ShobiStassen commented 6 months ago

Dear Timm,

Thanks for trying out StaVia (Via 2.0), There is a link on the github page to the datasets https://github.com/ShobiStassen/VIA?tab=readme-ov-file#datasets which should have the mESC datafile

I'm currently traveling with very limited internet access until mid next week, but hopefully this has the file you need. For scrna-seq, you can use the StaVia tutorials for mouse and Zebrafish gastrulation on the readthedocs page Let me know if you have any more questions Shobi

On Thu, 28 Mar 2024, 06:48 TimmFH, @.***> wrote:

Hey, first thank you for an interesting package!

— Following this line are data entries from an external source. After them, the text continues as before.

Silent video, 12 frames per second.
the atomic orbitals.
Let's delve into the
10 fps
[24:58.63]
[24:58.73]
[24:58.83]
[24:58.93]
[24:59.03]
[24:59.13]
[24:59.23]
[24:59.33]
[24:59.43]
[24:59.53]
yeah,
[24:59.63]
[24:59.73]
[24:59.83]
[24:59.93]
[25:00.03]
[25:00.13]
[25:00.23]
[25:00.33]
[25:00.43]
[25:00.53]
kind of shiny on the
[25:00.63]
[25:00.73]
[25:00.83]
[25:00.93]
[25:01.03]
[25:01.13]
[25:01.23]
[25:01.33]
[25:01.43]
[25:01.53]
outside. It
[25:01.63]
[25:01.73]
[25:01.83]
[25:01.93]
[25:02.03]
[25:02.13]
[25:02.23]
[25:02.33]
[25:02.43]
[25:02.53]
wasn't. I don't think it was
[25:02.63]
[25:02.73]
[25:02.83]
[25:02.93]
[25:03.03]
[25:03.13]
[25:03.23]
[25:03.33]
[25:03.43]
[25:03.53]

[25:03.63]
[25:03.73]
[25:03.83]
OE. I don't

I am aiming to perform a timelabel aided analysis building up on: https://pyvia.readthedocs.io/en/latest/notebooks/mESC_timeseries.html

Could you provide or point towards the csv file used in this example, so I can follow the data structure and confirm everything runs well.

Additionally, is there also an example workflow for a timelabel based trajectory computation based on scRNAseq data?

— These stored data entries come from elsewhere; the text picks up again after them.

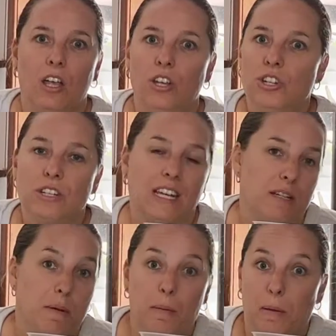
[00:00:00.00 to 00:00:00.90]
you should
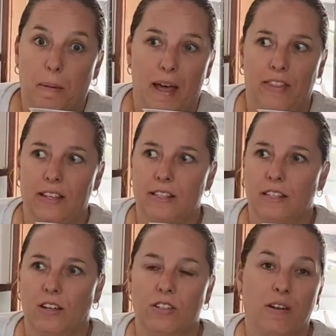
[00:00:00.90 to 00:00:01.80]
teach people about this,
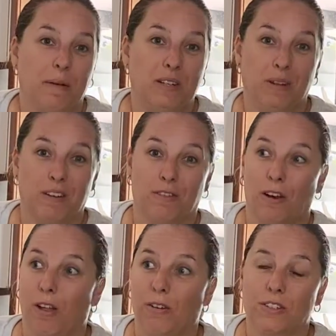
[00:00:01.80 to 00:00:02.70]
because I've been doing it for
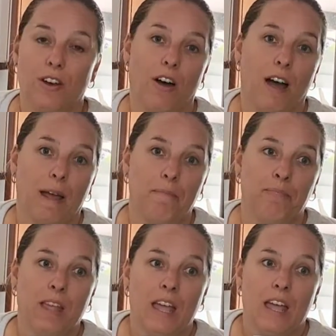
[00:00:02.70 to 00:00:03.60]
a long
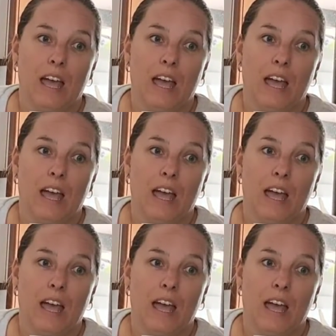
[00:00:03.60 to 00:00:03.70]
time.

Thank you for your time and all the best Timm

— Reply to this email directly, view it on GitHub https://github.com/ShobiStassen/VIA/issues/64, or unsubscribe https://github.com/notifications/unsubscribe-auth/AISI4SEG73ANZZISYRLTYB3Y2M5BPAVCNFSM6AAAAABFLYJH7OVHI2DSMVQWIX3LMV43ASLTON2WKOZSGIYTEMBSGUYTMNQ . You are receiving this because you are subscribed to this thread.Message ID: @.***>

ShobiStassen commented 6 months ago

hi Timm, Since your via_object has time_series values, the plot_atlas_view() function defaults to plotting these unless another value is provided in :param sc_labels_expression: list single cell numeric values used for coloring edges and nodes of corresponding milestones mean expression levels (len n_single_cell samples) edges can be colored by time-series numeric (gene expression)/string (cell type) labels, pseudotime, or gene expression. If not specificed then time-series is chosen if available, otherwise falls back to pseudotime. to use gene expression the sc_labels_expression is provided as a list

It seems like the 0.0 time state is throwing off the analysis, whereas 1.0-4.0 seem more or less chronological. I'm not sure I follow your question on emphasizing sequential transitions. you can for instance increase the knn_sequential and knn_reverse. I would not recommend further lowering t_diff_step=2, but you could try to relax it in case you are missing some desired transitions.

I would recommend plotting the atlas view with fewer edges, you can see some examples in this tutorial under "The Atlas View".